The Calvert Journal is a daily briefing on the culture and creativity of modern Russia.

Ugly cities are plentiful in Ukraine, but Kryvyi Rih, a city in central Ukraine’s Dnipropetrovsk region, is uglier than most. Its skyline of towering pit heads and blast furnaces extends for 130 km across the horizon, following the line of the region’s iron ore deposits. The city has the odd distinction of being the longest city in Europe.

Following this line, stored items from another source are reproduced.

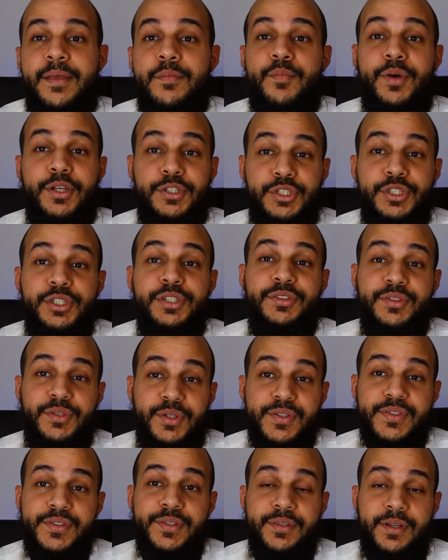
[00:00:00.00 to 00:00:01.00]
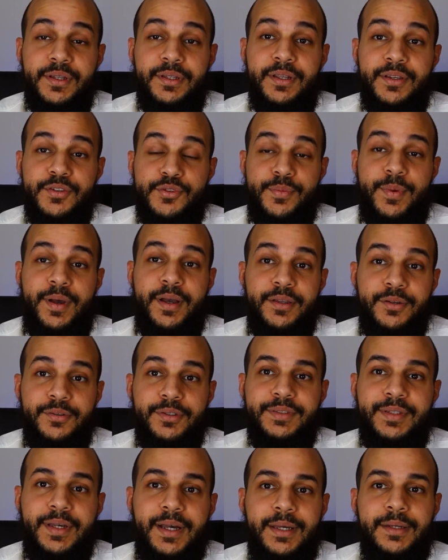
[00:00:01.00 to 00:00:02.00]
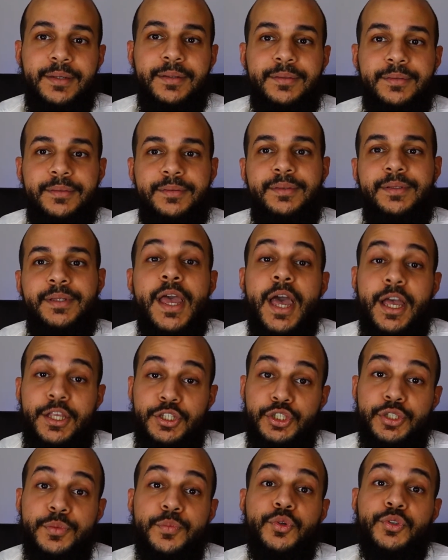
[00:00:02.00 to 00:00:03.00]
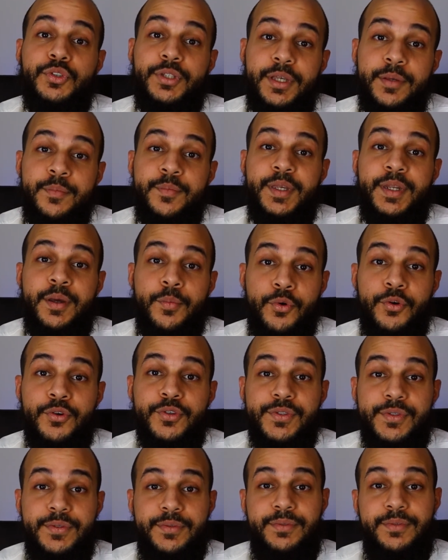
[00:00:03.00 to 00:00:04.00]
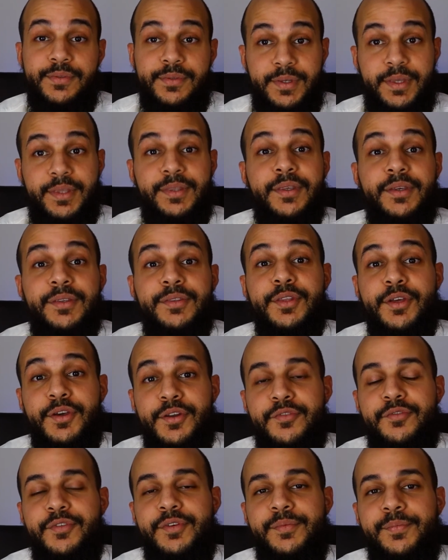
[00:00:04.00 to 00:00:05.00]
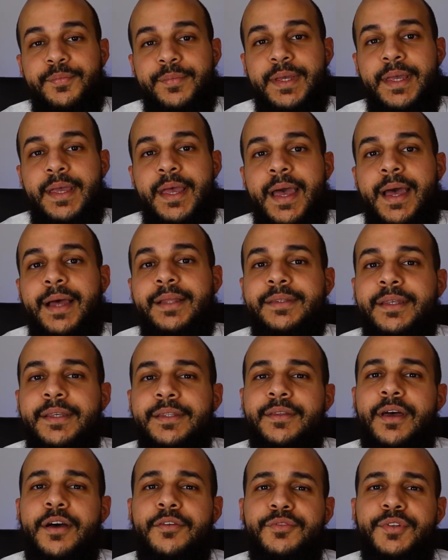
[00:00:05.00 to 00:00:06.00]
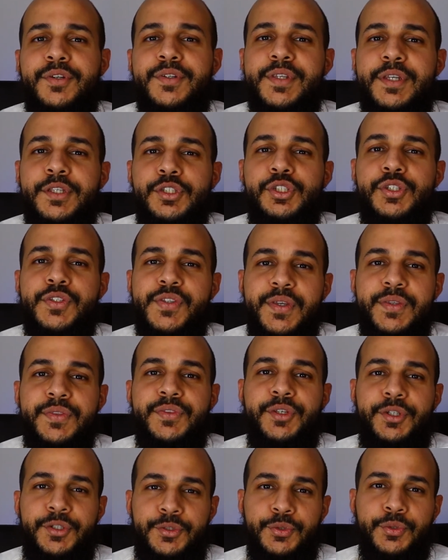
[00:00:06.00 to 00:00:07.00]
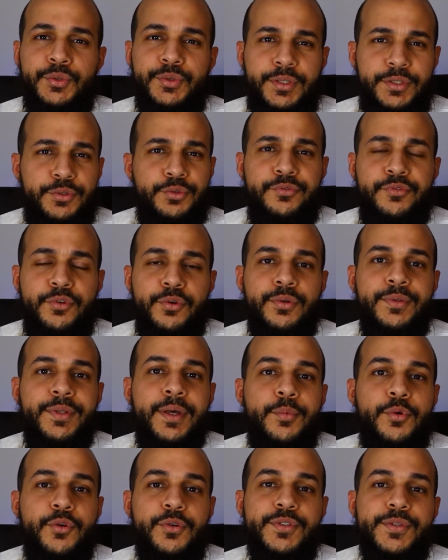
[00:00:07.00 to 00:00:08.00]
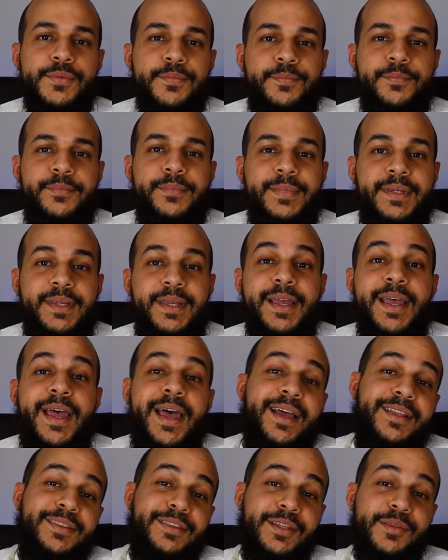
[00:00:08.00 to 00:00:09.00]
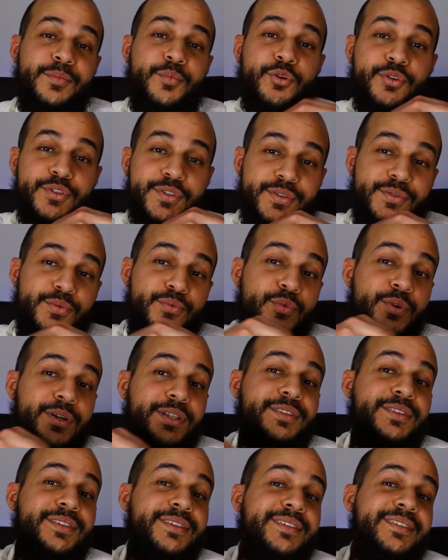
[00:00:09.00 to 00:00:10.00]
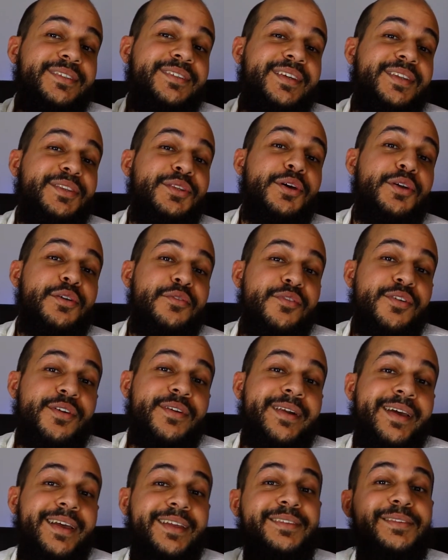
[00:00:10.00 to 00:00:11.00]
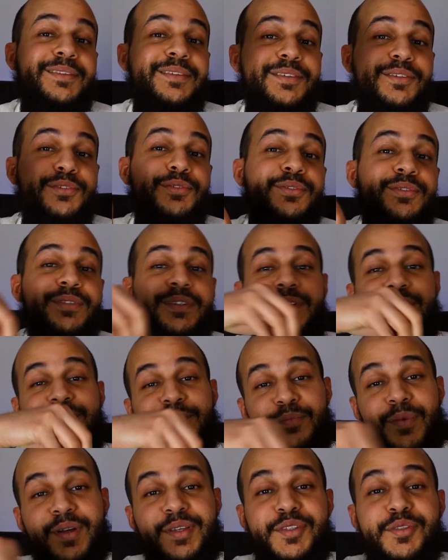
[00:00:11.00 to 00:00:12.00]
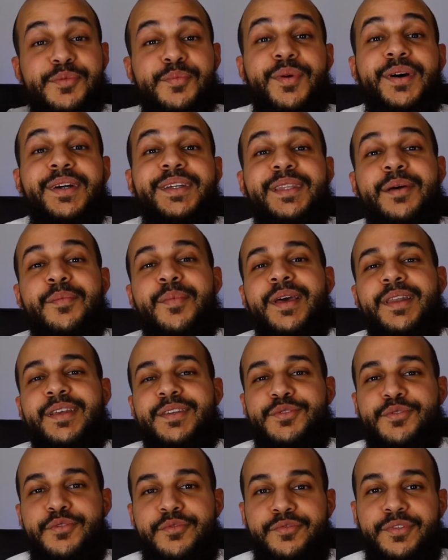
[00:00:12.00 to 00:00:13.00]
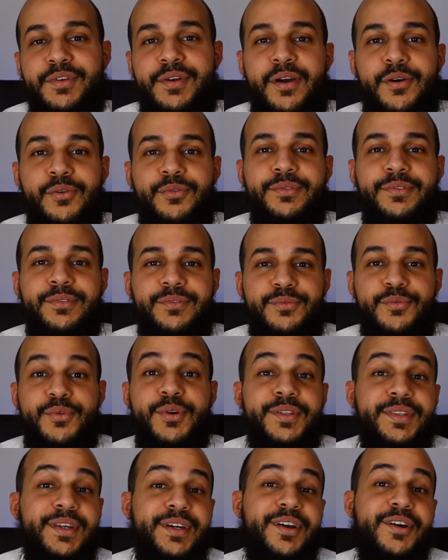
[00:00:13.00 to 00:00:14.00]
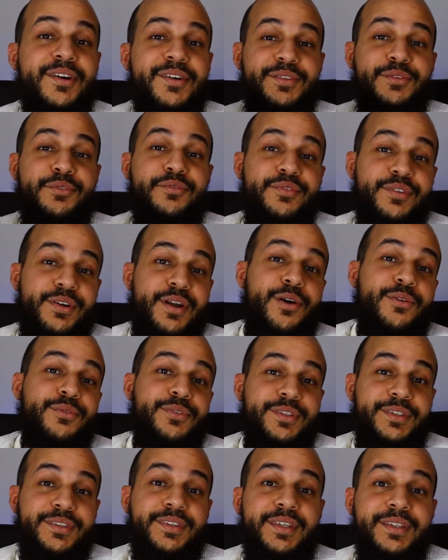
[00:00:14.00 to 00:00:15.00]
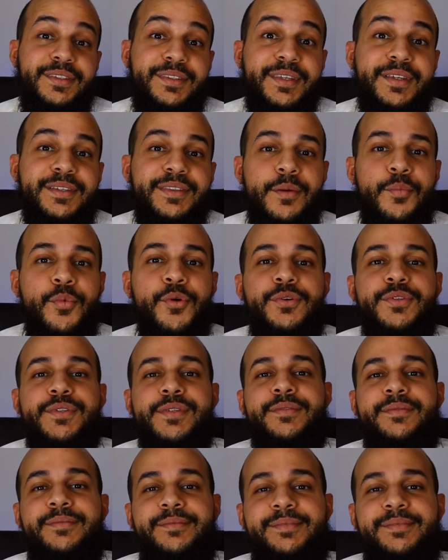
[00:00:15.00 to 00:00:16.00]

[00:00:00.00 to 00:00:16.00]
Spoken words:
but she trusted Allah subhanahu wa ta'ala and she put him in a box in the river. And then after that she sent her daughter to follow the box. And that box went in the river and passed by the palace of Pharaoh, where the guard of Pharaoh, they take the box.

The statue of Lenin still looks proudly upon his labourers, even though many of the iron ore mines are now long closed. In a country where nobody minds the rashes from bathing in the polluted seas and rivers in summertime, this city is dirty enough to make people want to leave. What brought me here were the stories of former inhabitants who left and who told me that the pollution is so bad that houses, cars and even cats and dogs are constantly coated in red dust, a by­-product of the ore extraction process. Upon arrival I was welcomed by a cloud of smog unlike anything I’ve seen in Ukraine, rivalling that of some Chinese cities.

It’s worse in the evening, when the sky is covered with brownish­red clouds of smoke. The chemical smell is nauseating. “It’s probably because these plants function at lower capacity in the morning and afternoon, then go up to full capacity in the evening.

People are less likely to complain then,” Andrei, 28, tells me. He’s a foreman in a metallurgical plant at a full-­cycle combine, a complex which carries out the complete iron production process from the moment the ore is extracted from underground all the way to casting the metal bars which are then shipped across the country.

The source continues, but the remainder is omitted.